WORK INSTRUCTIONS »
Quote every line below exactly and skip any picture.

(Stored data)
((

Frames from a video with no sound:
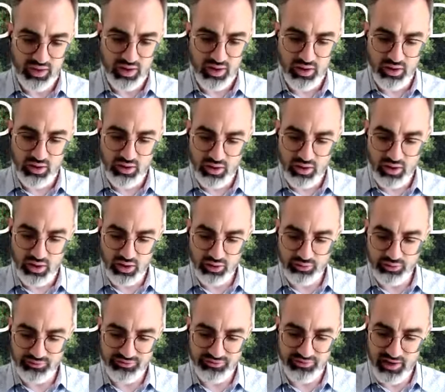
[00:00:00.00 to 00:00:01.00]
Uh, on
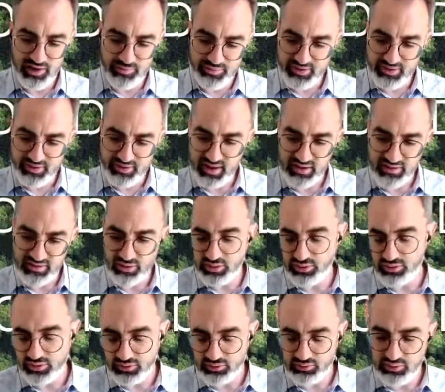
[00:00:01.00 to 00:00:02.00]
the flip side,
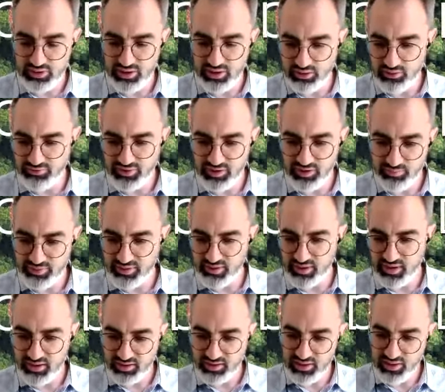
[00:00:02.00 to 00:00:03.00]
or not really the flip side,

))

TASK RESULT »
Frames from a video with no sound:
[00:00:00.00 to 00:00:01.00]
Uh, on
[00:00:01.00 to 00:00:02.00]
the flip side,
[00:00:02.00 to 00:00:03.00]
or not really the flip side,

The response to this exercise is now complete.